Lo stesso giorno Borsellino va nella casa del mare, a Villagrazia, con la scorta. Si distende, va in barca con uno dei pochi amici rimasti. Dopo pranzo torna a Palermo per accompagnare la mamma dal medico.
Con l’esplosione dell’autobomba sotto la casa, in via D’Amelio, muore con tutta la scorta. E’ il 19 luglio del 1992.
Secondo gli agenti di scorta, via d'Amelio era una strada pericolosa, tanto che era stato chiesto di procedere preventivamente ad una rimozione dei veicoli parcheggiati davanti alla casa, richiesta però non accolta dal comune di Palermo, come rilasciato in una intervista alla RAI da Antonino Caponnetto.
Dopo l'attentato, l'"agenda rossa" di Borsellino, agenda che il giudice portava sempre con sè e dove annotava i dati delle indagini, non venne ritrovata.
Dopo l'attentato, l'"agenda rossa" di Borsellino, agenda che il giudice portava sempre con sè e dove annotava i dati delle indagini, non venne ritrovata.
Oltre a Paolo Borsellino morirono gli agenti di scorta Agostino Catalano (caposcorta), Emanuela Loi (prima donna a far parte di una scorta e a cadere in servizio), Vincenzo Li Muli, Walter Eddie Cosina e Claudio Traina.
Borsellino parlava spesso della morte un po’ per scherzarci sopra un po’ per ricordarsi sempre che non è poi così lontana:
"Se muoio adesso, il mio compito l’ho svolto".

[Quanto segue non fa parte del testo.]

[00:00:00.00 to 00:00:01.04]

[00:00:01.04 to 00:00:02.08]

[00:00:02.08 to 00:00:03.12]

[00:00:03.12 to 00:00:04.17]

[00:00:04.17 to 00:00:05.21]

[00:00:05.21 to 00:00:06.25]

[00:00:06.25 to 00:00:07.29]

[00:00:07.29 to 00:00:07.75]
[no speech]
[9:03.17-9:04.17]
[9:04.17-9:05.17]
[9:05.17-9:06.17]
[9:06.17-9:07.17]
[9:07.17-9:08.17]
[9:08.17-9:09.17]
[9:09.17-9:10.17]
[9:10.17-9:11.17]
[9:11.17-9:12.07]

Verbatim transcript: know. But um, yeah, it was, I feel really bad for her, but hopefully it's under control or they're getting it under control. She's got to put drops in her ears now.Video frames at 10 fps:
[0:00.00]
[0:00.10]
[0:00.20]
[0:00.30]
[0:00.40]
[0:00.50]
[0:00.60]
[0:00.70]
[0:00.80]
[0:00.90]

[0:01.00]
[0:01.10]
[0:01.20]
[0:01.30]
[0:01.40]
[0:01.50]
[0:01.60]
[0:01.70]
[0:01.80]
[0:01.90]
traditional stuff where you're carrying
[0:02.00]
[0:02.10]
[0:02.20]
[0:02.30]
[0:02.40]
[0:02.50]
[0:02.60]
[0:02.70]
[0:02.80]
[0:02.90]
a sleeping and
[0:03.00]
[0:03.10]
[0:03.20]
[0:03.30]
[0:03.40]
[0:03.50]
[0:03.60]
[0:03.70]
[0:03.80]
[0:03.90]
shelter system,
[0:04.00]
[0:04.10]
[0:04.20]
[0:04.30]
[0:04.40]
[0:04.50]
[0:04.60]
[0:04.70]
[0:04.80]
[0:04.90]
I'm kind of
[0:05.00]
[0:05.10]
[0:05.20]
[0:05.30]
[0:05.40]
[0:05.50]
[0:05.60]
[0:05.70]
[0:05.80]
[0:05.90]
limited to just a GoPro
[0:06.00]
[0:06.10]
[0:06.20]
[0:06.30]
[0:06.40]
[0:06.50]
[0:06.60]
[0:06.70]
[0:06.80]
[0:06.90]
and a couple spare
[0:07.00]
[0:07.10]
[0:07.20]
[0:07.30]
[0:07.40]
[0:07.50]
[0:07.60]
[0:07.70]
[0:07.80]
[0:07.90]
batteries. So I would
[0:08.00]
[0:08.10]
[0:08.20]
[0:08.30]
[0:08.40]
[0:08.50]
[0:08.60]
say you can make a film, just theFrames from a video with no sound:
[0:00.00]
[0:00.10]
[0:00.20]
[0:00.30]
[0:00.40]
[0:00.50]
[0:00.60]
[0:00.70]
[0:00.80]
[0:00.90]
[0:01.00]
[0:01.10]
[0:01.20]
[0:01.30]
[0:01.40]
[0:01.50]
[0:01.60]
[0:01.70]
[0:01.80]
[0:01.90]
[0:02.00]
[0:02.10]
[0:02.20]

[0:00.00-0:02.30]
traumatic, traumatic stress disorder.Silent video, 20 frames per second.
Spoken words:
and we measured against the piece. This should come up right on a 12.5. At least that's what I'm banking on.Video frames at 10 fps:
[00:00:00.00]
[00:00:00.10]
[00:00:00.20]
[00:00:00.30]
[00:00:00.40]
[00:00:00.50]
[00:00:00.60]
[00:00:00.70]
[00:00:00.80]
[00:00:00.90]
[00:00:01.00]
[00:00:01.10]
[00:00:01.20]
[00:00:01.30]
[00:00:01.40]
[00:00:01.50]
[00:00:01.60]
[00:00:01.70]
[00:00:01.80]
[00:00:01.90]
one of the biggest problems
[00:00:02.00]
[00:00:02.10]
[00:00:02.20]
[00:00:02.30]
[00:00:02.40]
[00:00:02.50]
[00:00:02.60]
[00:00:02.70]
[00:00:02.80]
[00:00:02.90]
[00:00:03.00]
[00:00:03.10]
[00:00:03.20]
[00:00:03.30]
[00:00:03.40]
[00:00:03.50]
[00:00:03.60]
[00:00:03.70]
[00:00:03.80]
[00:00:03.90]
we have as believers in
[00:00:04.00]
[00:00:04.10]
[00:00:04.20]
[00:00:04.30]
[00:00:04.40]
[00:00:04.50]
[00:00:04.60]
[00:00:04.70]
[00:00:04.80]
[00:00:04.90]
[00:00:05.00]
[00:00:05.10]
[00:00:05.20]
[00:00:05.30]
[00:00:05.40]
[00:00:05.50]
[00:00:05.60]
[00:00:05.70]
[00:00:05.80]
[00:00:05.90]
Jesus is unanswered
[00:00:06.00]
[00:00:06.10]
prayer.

Ha visto morire molte persone, uomini di valore morale ed intellettuale e sa benissimo di non essere esente da una fine simile:
"Non sono né un eroe né un kamikaze, ma una persona come tante altre. Temo la fine perché la vedo come una cosa misteriosa, non so quello che succederà nell’aldilà. Ma l’importante è che sia il coraggio a prendere il sopravvento...Se non fosse per il dolore di lasciare la mia famiglia, potrei anche morire sereno".